╭──
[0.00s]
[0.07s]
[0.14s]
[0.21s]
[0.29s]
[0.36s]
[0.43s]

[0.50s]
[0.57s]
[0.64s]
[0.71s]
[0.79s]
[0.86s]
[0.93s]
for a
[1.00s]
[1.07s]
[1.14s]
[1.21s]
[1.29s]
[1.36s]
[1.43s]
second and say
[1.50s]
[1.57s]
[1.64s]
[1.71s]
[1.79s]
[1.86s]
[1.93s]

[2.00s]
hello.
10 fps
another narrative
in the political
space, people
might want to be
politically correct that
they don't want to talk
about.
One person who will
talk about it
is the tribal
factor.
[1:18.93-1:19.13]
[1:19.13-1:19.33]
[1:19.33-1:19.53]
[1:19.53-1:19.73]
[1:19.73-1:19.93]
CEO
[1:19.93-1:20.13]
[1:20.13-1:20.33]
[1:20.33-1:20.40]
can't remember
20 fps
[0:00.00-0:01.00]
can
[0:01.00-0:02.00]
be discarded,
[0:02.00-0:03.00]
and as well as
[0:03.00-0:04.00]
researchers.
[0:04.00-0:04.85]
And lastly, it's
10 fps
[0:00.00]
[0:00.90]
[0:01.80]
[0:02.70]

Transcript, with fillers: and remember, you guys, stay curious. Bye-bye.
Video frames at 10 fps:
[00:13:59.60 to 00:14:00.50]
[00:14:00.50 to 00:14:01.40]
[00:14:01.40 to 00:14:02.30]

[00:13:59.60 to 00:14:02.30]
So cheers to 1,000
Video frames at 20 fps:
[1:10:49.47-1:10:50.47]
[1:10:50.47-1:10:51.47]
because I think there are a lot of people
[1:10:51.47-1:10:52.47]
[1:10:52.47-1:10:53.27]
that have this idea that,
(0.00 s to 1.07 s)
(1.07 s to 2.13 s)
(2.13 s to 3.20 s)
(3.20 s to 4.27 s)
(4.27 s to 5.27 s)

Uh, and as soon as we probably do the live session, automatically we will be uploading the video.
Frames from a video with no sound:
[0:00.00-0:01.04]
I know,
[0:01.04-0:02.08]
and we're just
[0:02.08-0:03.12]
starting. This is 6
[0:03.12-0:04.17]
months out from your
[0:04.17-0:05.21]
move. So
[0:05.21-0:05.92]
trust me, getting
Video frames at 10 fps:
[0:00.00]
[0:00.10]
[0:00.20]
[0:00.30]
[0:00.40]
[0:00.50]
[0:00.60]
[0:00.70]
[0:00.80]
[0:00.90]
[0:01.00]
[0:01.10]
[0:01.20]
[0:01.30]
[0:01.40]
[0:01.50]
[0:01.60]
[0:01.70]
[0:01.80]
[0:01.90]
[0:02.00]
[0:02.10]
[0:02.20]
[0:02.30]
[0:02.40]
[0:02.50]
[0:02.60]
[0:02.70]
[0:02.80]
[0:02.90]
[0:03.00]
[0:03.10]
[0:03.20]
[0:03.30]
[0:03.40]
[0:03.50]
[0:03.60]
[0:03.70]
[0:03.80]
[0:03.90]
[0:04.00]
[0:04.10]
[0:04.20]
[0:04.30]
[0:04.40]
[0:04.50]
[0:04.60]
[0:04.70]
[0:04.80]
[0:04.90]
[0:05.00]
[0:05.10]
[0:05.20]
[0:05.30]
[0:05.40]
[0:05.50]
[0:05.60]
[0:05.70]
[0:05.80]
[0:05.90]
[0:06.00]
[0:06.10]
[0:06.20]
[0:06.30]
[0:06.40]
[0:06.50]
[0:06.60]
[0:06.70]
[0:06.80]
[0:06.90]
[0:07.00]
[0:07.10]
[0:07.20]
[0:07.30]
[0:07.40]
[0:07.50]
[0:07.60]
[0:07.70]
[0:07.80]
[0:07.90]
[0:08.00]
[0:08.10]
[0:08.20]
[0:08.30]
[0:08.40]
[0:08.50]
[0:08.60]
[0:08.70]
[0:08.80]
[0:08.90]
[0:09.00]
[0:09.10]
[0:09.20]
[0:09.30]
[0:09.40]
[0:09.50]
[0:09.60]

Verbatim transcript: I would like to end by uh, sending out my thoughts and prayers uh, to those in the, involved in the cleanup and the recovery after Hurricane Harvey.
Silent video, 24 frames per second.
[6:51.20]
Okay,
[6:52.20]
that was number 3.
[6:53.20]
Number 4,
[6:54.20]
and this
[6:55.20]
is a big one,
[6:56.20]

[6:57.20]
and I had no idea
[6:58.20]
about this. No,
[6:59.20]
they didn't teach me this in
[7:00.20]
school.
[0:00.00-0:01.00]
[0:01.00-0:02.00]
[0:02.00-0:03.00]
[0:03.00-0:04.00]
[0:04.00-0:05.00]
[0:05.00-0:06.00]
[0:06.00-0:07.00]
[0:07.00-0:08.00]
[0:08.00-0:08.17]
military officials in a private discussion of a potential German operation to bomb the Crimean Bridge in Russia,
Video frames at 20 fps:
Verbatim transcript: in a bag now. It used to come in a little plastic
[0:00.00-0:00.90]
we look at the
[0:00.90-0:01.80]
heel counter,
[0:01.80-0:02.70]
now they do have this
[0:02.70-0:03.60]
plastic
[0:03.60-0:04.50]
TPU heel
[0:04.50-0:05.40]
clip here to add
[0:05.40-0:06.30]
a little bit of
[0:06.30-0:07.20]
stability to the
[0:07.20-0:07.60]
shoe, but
╰──
• ASSIGNMENT:
The string "with" appears on some lines of the data above; report how many such lines there are, as a bare number.

• SOLUTION TO THIS EXERCISE:
2